## GIVEN INFORMATION
╔══

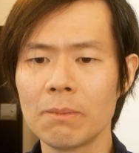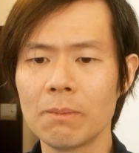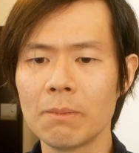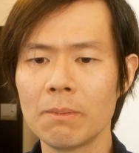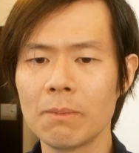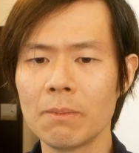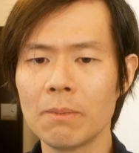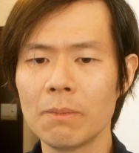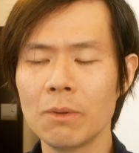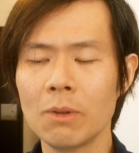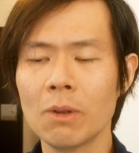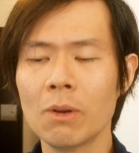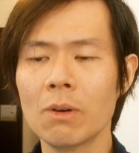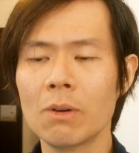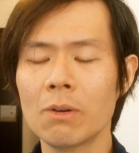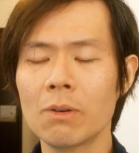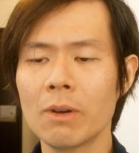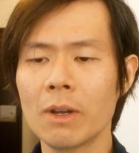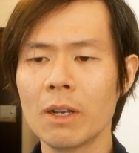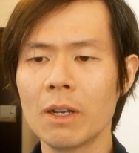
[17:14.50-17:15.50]

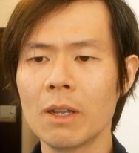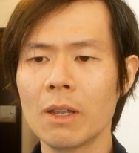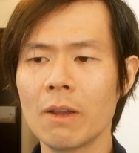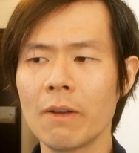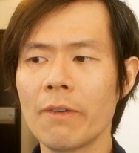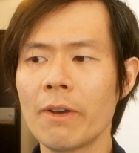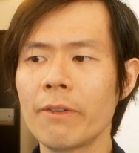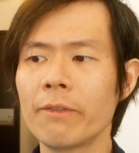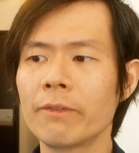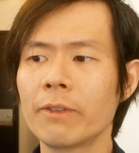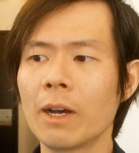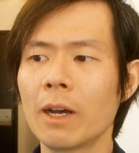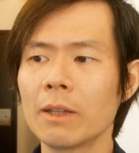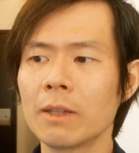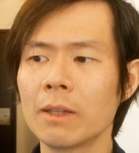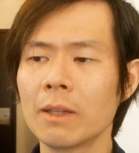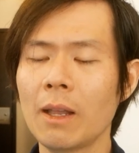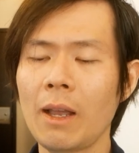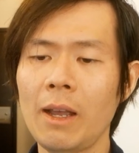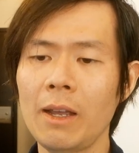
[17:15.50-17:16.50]
know and have
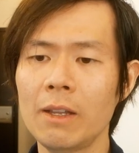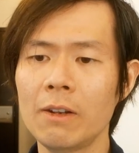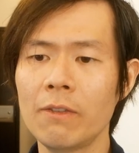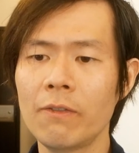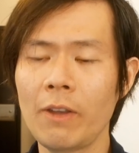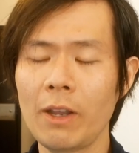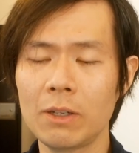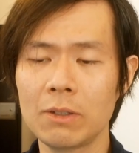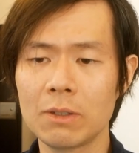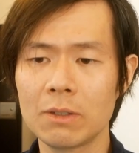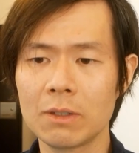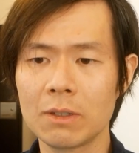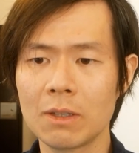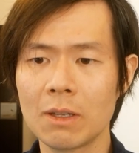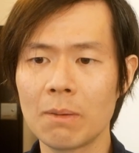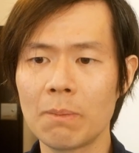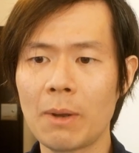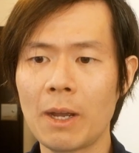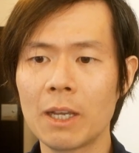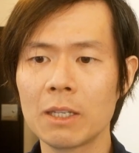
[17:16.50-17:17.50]
gotten eye infections in
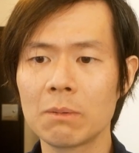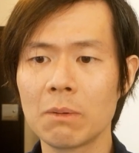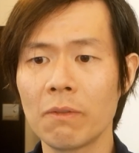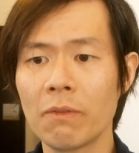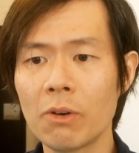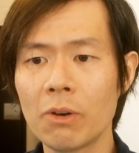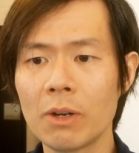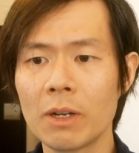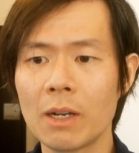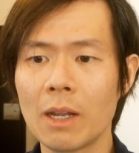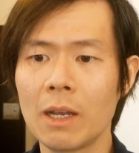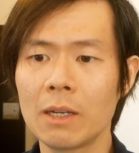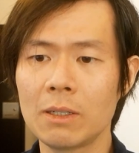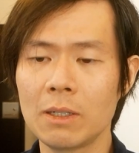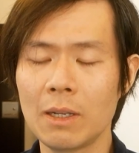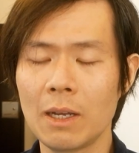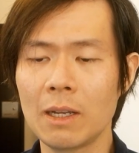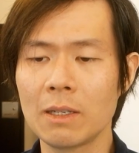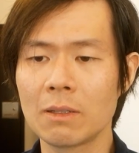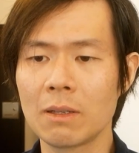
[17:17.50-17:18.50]
the past before, it
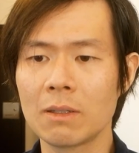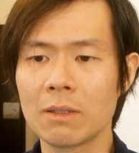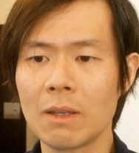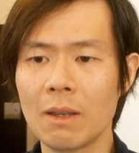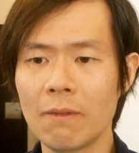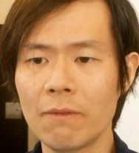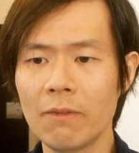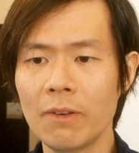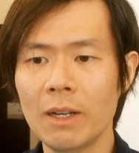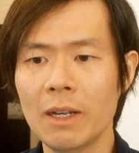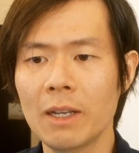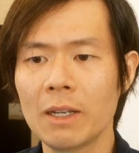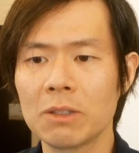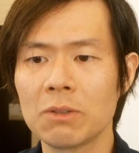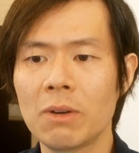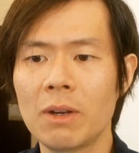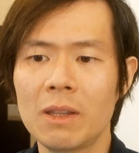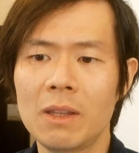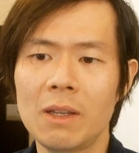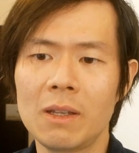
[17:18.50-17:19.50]
actually has the same feeling.
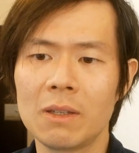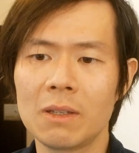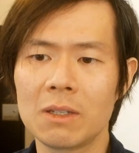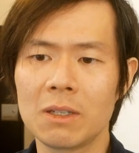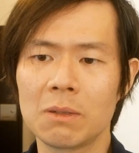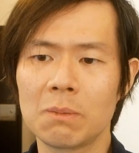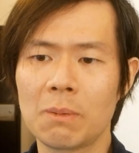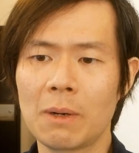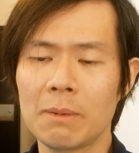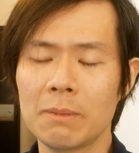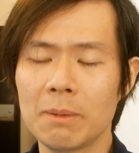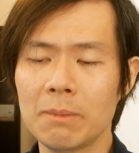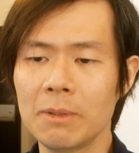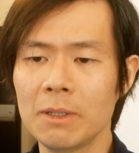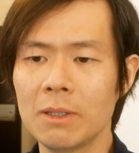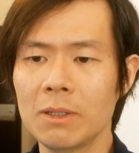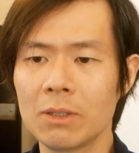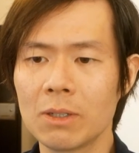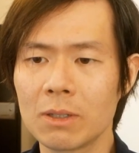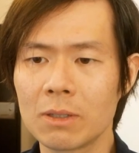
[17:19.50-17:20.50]
So I think this is
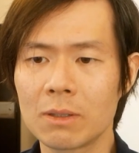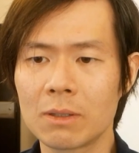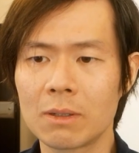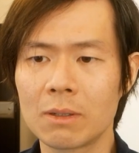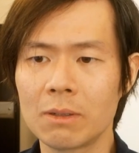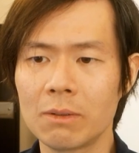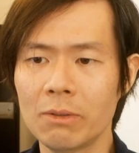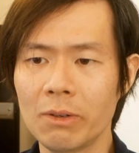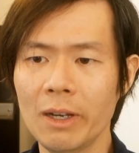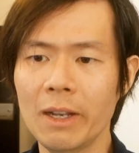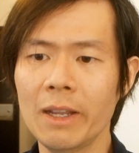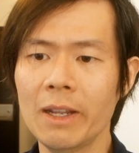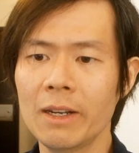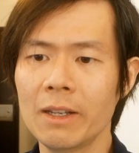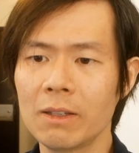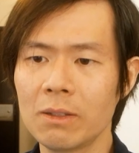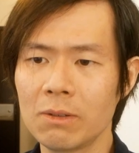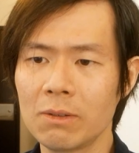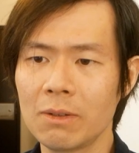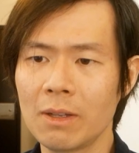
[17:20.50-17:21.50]
probably just
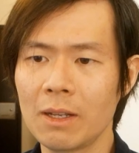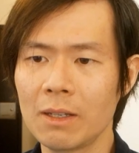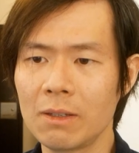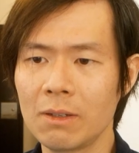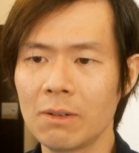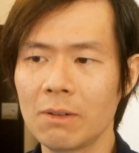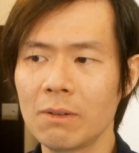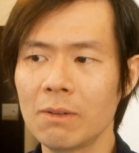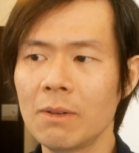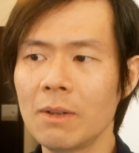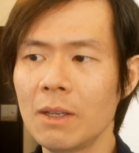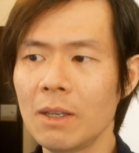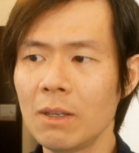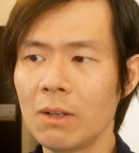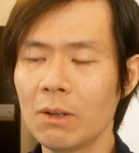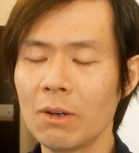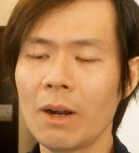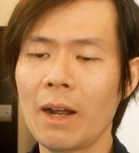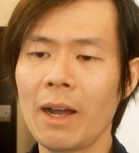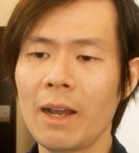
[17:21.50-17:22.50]
related to that,
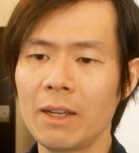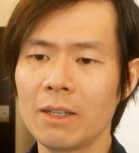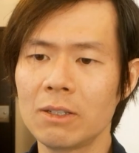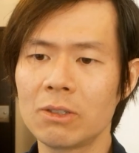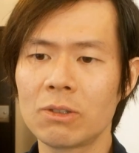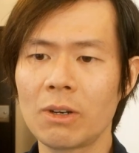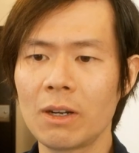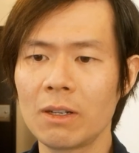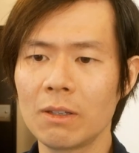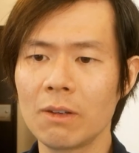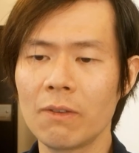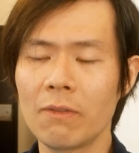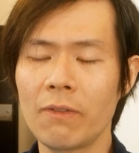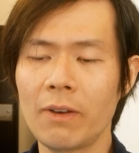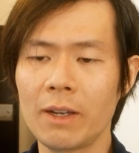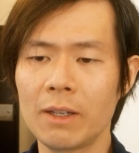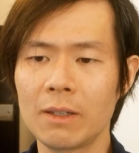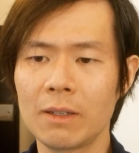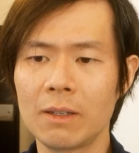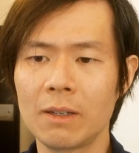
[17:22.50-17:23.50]
your eye is trying to
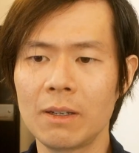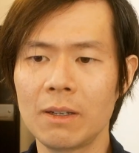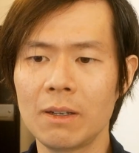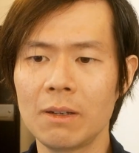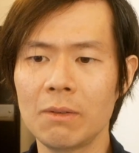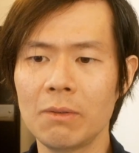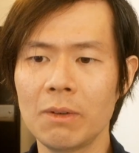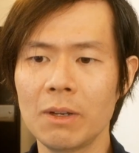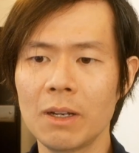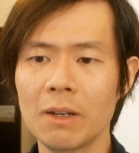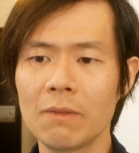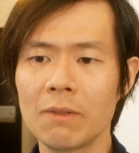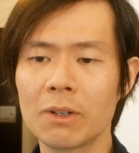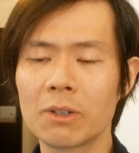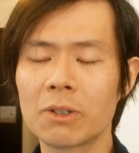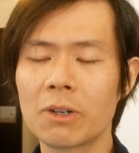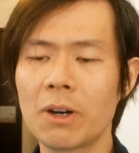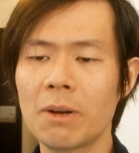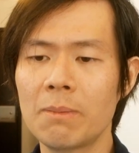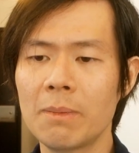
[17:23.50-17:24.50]
fight whatever
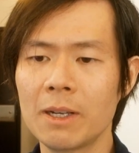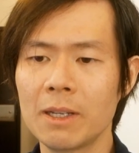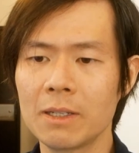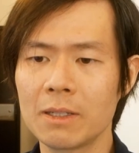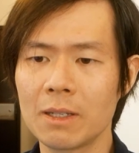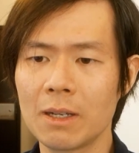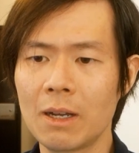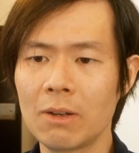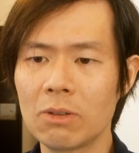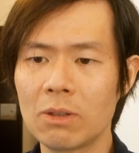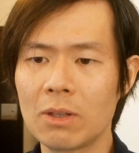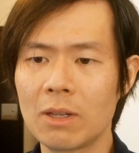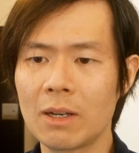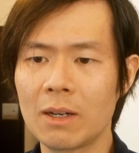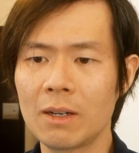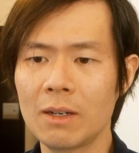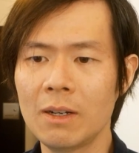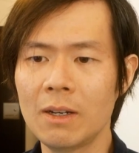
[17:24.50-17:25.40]
trauma is out there.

╚══

## WHAT YOU SHOULD DO
Output each line exactly as shown above; no pictures go in the copy.

## RESULT
[17:14.50-17:15.50]

[17:15.50-17:16.50]
know and have
[17:16.50-17:17.50]
gotten eye infections in
[17:17.50-17:18.50]
the past before, it
[17:18.50-17:19.50]
actually has the same feeling.
[17:19.50-17:20.50]
So I think this is
[17:20.50-17:21.50]
probably just
[17:21.50-17:22.50]
related to that,
[17:22.50-17:23.50]
your eye is trying to
[17:23.50-17:24.50]
fight whatever
[17:24.50-17:25.40]
trauma is out there.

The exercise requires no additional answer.